I disagree with this but am happy your position is laid out. I’ll just try to give my overall understanding and reply to two points.
Like Oliver, it seems like you are implying:
Humans may be nice to other creatures in some sense, But if the fish were to look at the future that we’d achieve for them using the 1/billionth of resources we spent on helping them, it would be as objectionable to them as “murder everyone” is to us.
I think that normal people being pseudokind in a common-sensical way would instead say:
If we are trying to help some creatures, but those creatures really dislike the proposed way we are “helping” them, then we should try a different tactic for helping them.
I think that some utilitarians (without reflection) plausibly would “help the humans” in a way that most humans consider as bad as being murdered. But I think this is an unusual feature of utilitarians, and most people would consult the beneficiaries, observe they don’t want to be murdered, and so not murder them.

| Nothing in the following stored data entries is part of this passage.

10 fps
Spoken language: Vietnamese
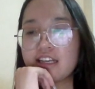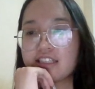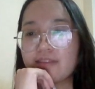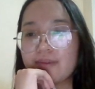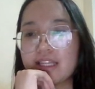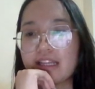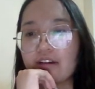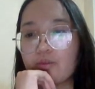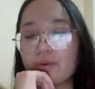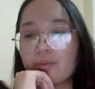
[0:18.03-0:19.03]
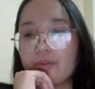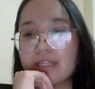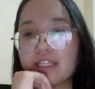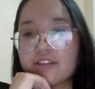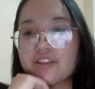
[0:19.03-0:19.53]
Cha mẹ nào cũng mong muốn
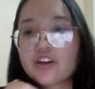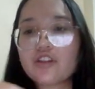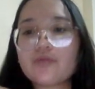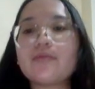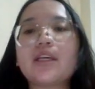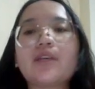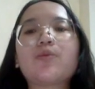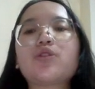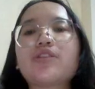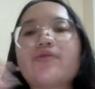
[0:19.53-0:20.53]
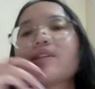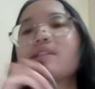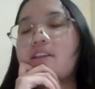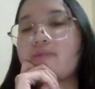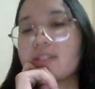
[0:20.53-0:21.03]
mang đến cho con mình môi trường phát triển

I think that saying “Helping someone in a way they like, sufficiently precisely to avoid things like murdering them, requires precisely the right form of caring—and that’s super rare” is a really misleading sense of how values work and what targets are narrow. I think this is more obvious if you are talking about how humans would treat a weaker species. If that’s the state of the disagreement I’m happy to leave it there.
I’m somewhat persuaded by the claim that failing to mention even the possibility of having your brainstate stored, and then run-and-warped by an AI or aliens or whatever later, or run in an alien zoo later, is potentially misleading.

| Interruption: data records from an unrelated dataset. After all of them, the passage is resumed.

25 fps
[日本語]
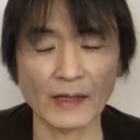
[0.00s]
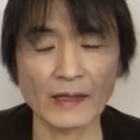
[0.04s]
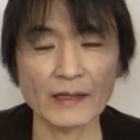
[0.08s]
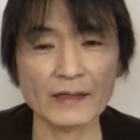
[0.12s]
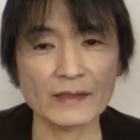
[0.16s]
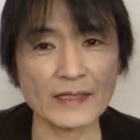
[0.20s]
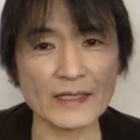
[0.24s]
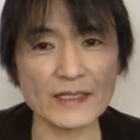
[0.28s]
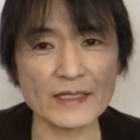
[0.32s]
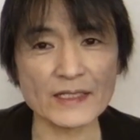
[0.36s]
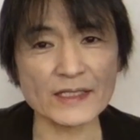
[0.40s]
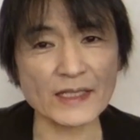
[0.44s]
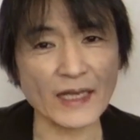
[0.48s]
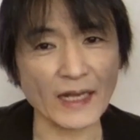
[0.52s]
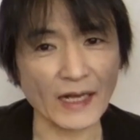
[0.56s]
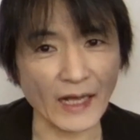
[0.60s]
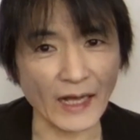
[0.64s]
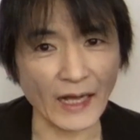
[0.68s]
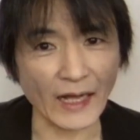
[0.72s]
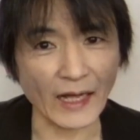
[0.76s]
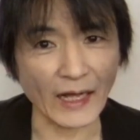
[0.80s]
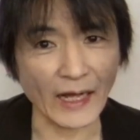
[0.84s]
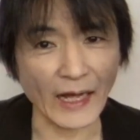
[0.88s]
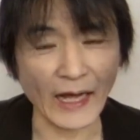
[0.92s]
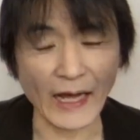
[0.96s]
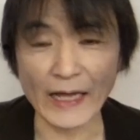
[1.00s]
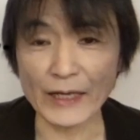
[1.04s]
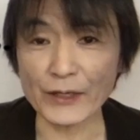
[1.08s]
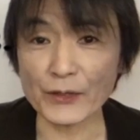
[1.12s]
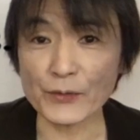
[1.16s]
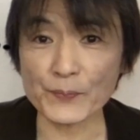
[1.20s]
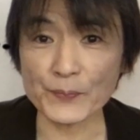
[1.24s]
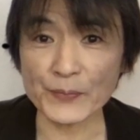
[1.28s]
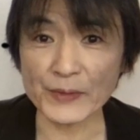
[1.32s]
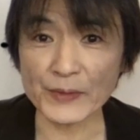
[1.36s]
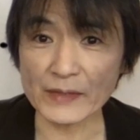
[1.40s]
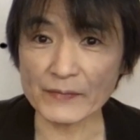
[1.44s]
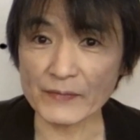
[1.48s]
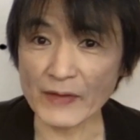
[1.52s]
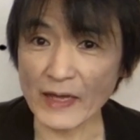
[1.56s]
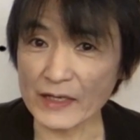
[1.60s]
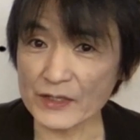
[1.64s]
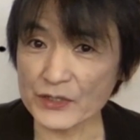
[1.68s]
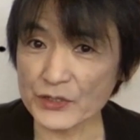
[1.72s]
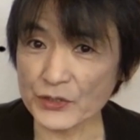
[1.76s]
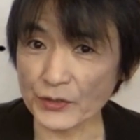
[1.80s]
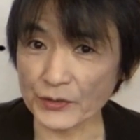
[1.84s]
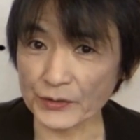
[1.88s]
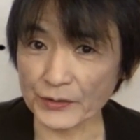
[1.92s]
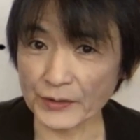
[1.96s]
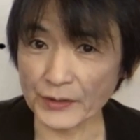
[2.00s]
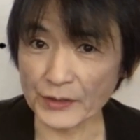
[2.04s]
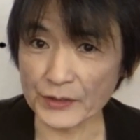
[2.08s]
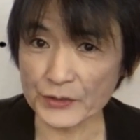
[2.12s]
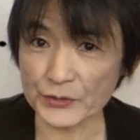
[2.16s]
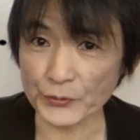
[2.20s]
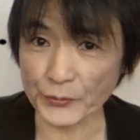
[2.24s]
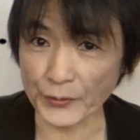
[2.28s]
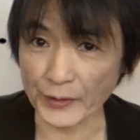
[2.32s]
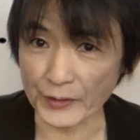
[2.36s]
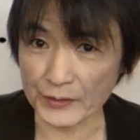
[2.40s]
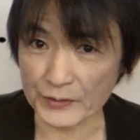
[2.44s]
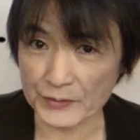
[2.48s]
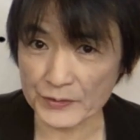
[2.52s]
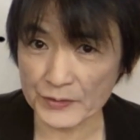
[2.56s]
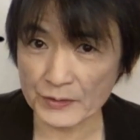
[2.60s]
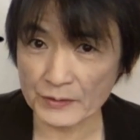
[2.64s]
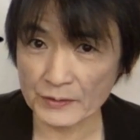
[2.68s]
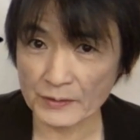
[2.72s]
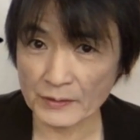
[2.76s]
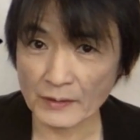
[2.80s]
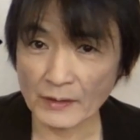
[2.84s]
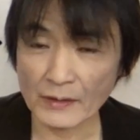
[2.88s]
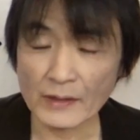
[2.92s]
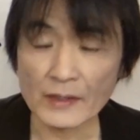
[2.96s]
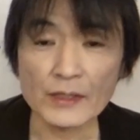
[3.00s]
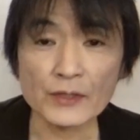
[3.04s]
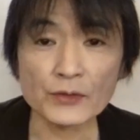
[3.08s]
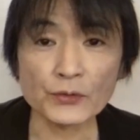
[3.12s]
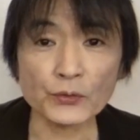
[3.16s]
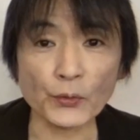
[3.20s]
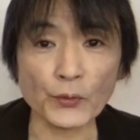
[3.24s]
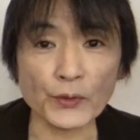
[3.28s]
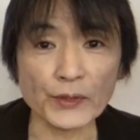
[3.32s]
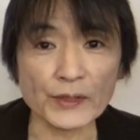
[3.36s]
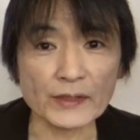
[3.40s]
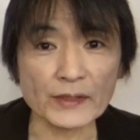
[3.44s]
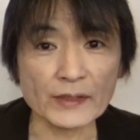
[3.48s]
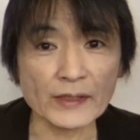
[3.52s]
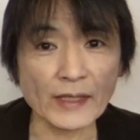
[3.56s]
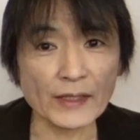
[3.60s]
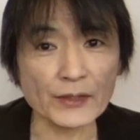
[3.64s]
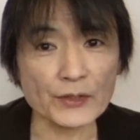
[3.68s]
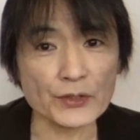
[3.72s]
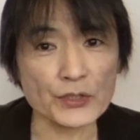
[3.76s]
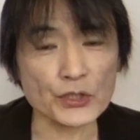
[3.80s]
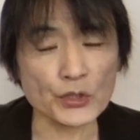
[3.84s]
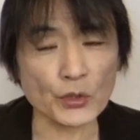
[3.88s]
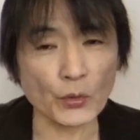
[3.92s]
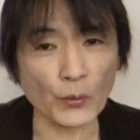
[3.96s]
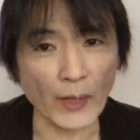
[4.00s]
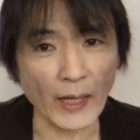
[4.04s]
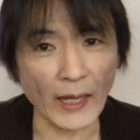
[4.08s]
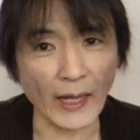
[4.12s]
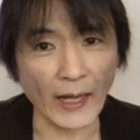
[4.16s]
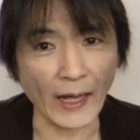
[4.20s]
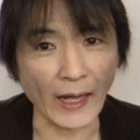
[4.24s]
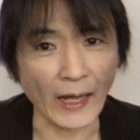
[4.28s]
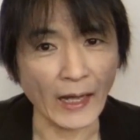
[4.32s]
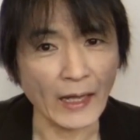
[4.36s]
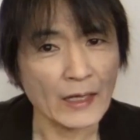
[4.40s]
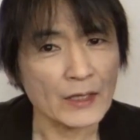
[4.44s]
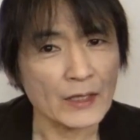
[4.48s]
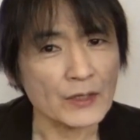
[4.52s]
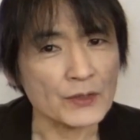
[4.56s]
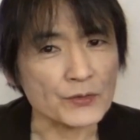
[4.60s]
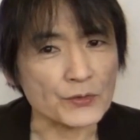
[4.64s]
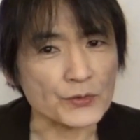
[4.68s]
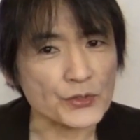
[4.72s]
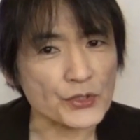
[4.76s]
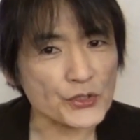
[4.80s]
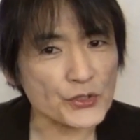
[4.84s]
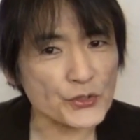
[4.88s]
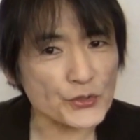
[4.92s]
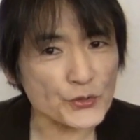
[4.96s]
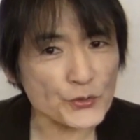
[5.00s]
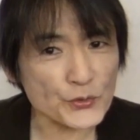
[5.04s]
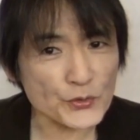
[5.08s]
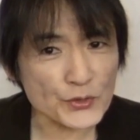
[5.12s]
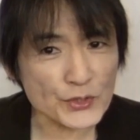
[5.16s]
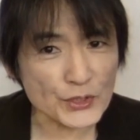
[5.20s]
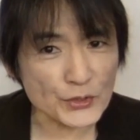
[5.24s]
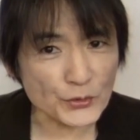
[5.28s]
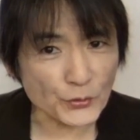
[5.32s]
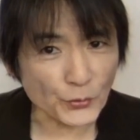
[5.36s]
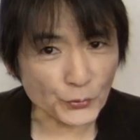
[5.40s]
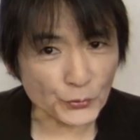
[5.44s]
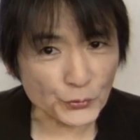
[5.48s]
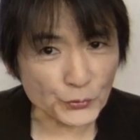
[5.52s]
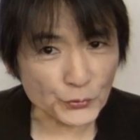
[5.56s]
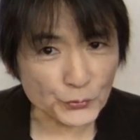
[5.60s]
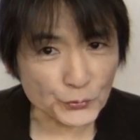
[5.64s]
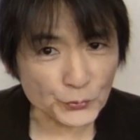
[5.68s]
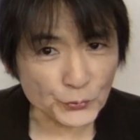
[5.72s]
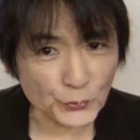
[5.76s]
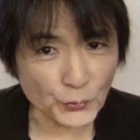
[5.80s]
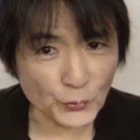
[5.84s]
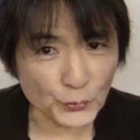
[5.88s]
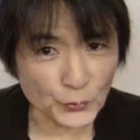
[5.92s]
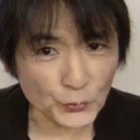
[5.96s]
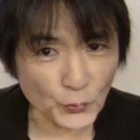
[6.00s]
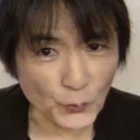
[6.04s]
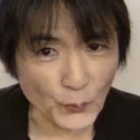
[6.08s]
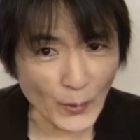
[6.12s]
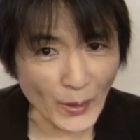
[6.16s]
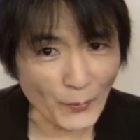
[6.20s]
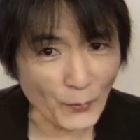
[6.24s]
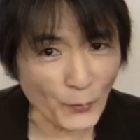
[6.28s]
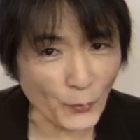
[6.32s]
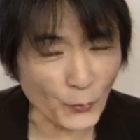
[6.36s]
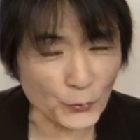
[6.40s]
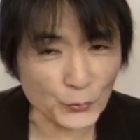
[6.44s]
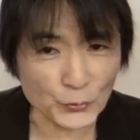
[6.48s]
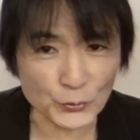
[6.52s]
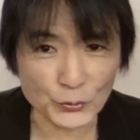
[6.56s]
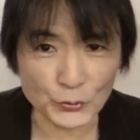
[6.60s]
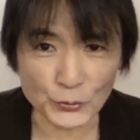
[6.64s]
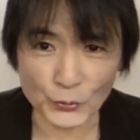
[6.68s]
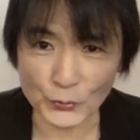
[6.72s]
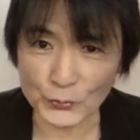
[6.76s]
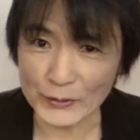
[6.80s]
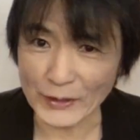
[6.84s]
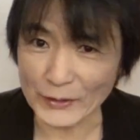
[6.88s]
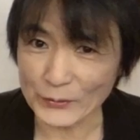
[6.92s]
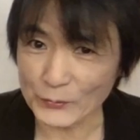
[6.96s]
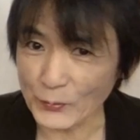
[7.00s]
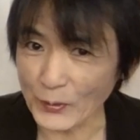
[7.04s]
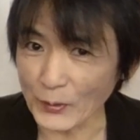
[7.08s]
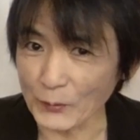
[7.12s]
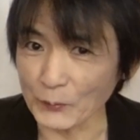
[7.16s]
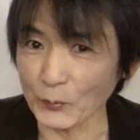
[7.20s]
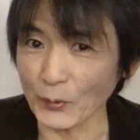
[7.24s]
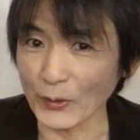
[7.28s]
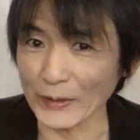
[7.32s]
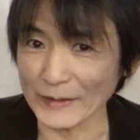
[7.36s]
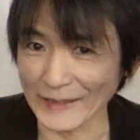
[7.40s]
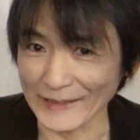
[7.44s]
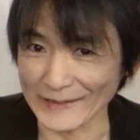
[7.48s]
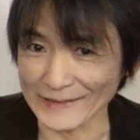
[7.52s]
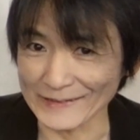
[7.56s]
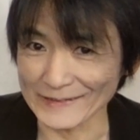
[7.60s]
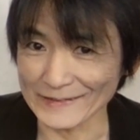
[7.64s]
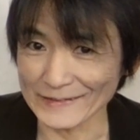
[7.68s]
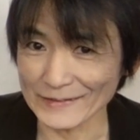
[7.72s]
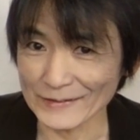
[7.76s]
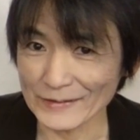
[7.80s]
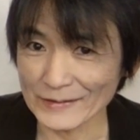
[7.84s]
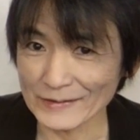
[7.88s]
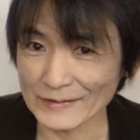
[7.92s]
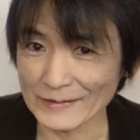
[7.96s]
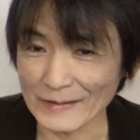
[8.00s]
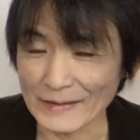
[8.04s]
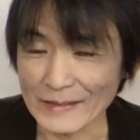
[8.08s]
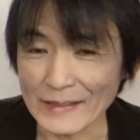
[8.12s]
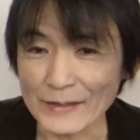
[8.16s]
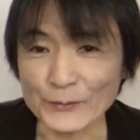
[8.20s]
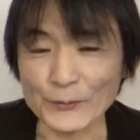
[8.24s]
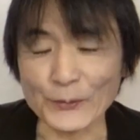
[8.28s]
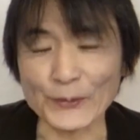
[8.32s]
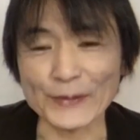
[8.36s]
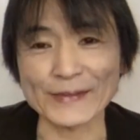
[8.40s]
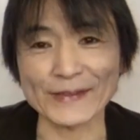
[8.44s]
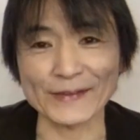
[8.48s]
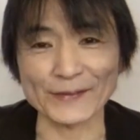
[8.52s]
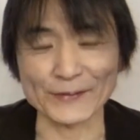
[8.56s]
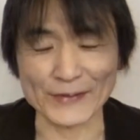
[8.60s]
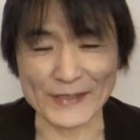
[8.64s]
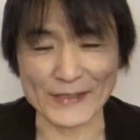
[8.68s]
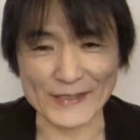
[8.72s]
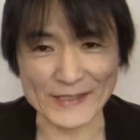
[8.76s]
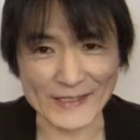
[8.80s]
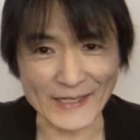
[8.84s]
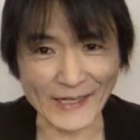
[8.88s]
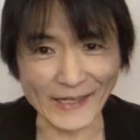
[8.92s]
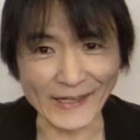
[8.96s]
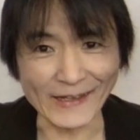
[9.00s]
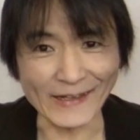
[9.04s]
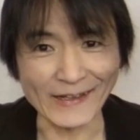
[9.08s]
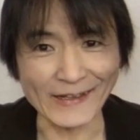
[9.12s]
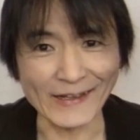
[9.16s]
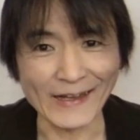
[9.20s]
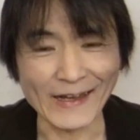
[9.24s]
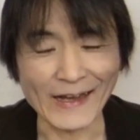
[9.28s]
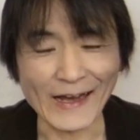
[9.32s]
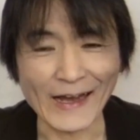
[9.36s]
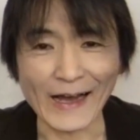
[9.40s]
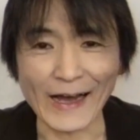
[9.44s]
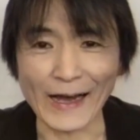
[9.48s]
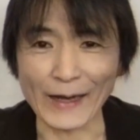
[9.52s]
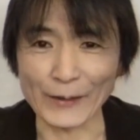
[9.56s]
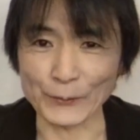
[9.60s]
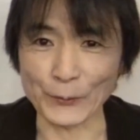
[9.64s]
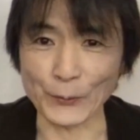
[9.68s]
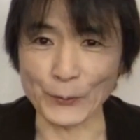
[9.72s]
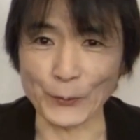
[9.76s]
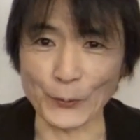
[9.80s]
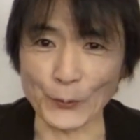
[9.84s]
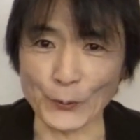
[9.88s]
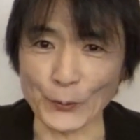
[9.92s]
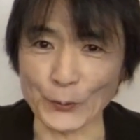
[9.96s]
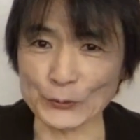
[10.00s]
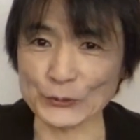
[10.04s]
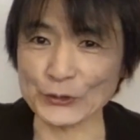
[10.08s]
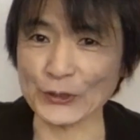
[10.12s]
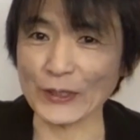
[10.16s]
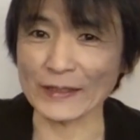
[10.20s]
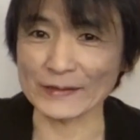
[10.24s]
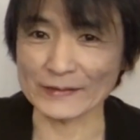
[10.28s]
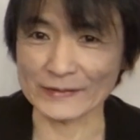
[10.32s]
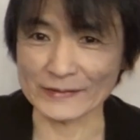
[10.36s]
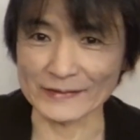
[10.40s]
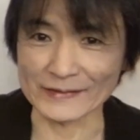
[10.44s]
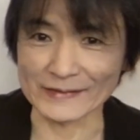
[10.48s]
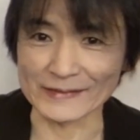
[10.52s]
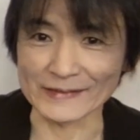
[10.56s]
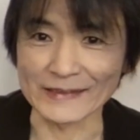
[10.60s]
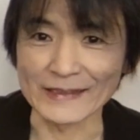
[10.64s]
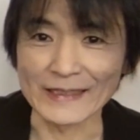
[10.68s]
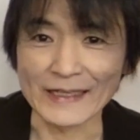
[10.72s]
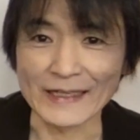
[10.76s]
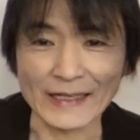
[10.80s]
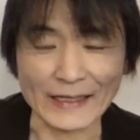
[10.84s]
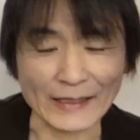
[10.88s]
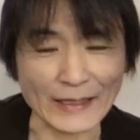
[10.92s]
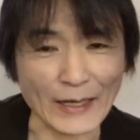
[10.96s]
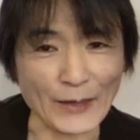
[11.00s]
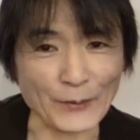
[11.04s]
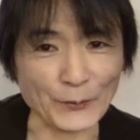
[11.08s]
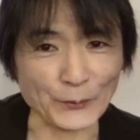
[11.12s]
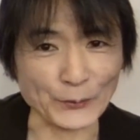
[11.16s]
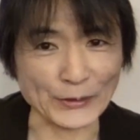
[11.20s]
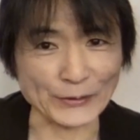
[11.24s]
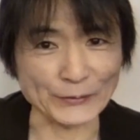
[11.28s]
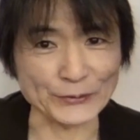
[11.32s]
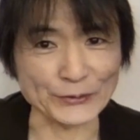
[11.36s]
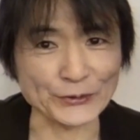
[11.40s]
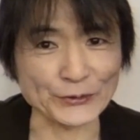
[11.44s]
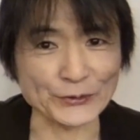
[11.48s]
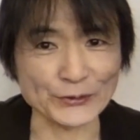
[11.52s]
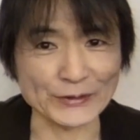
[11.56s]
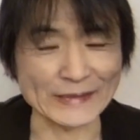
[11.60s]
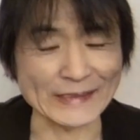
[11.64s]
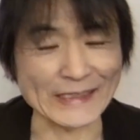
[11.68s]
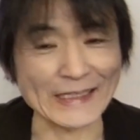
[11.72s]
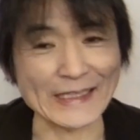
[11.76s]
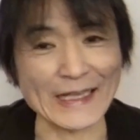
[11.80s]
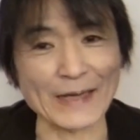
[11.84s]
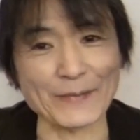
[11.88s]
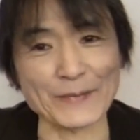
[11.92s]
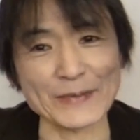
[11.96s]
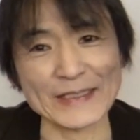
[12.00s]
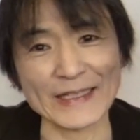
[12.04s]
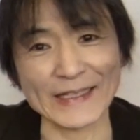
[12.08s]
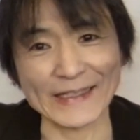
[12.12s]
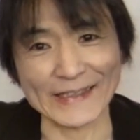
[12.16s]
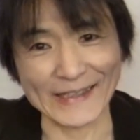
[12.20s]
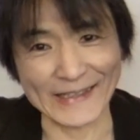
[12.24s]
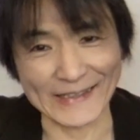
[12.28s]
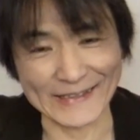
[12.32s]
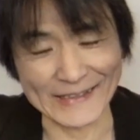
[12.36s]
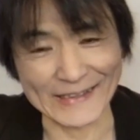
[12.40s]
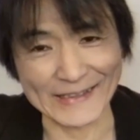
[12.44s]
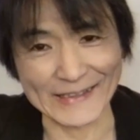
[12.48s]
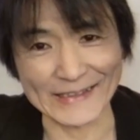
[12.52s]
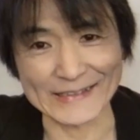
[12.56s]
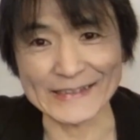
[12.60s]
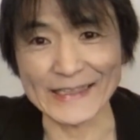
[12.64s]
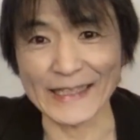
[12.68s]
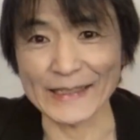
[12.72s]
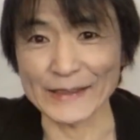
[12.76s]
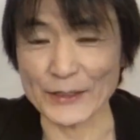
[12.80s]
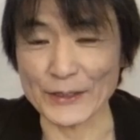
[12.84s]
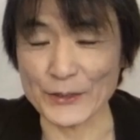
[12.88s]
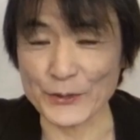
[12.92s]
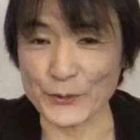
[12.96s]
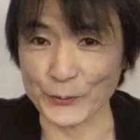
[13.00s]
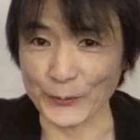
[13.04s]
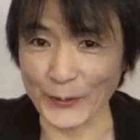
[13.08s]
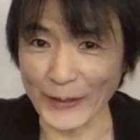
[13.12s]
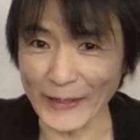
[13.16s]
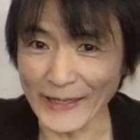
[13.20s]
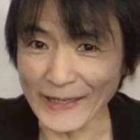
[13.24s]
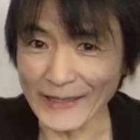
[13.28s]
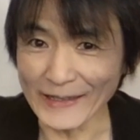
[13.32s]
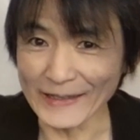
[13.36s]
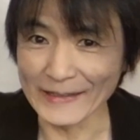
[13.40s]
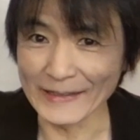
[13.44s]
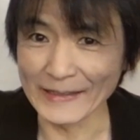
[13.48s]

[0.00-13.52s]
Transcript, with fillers: ですから、I don't believe extraterrestrials と言っている人は、宇宙人の言うことは本当だとは思わないと言ってるんですね。あの、おそらく過去に宇宙人に騙されたか何かしたんでしょうね。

This is an important distinction at 1/trillion levels of kindness, but at 1/billion levels of kindness I don’t even think the humans have to die.
If we are trying to help some creatures, but those creatures really dislike the proposed way we are “helping” them, then we should do something else.
My picture is less like “the creatures really dislike the proposed help”, and more like “the creatures don’t have terribly consistent preferences, and endorse each step of the chain, and wind up somewhere that they wouldn’t have endorsed if you first extrapolated their volition (but nobody’s extrapolating their volition or checking against that)”.
It sounds to me like your stance is something like “there’s a decent chance that most practically-buildable minds pico-care about correctly extrapolating the volition of various weak agents and fulfilling that extrapolated volition”, which I am much more skeptical of than the weaker “most practically-buildable minds pico-care about satisfying the preferences of weak agents in some sense”.
We’re not talking about practically building minds right now, we are talking about humans.
We’re not talking about “extrapolating volition” in general. We are talking about whether—in attempting to help a creature with preferences about as coherent as human preferences—you end up implementing an outcome that creature considers as bad as death.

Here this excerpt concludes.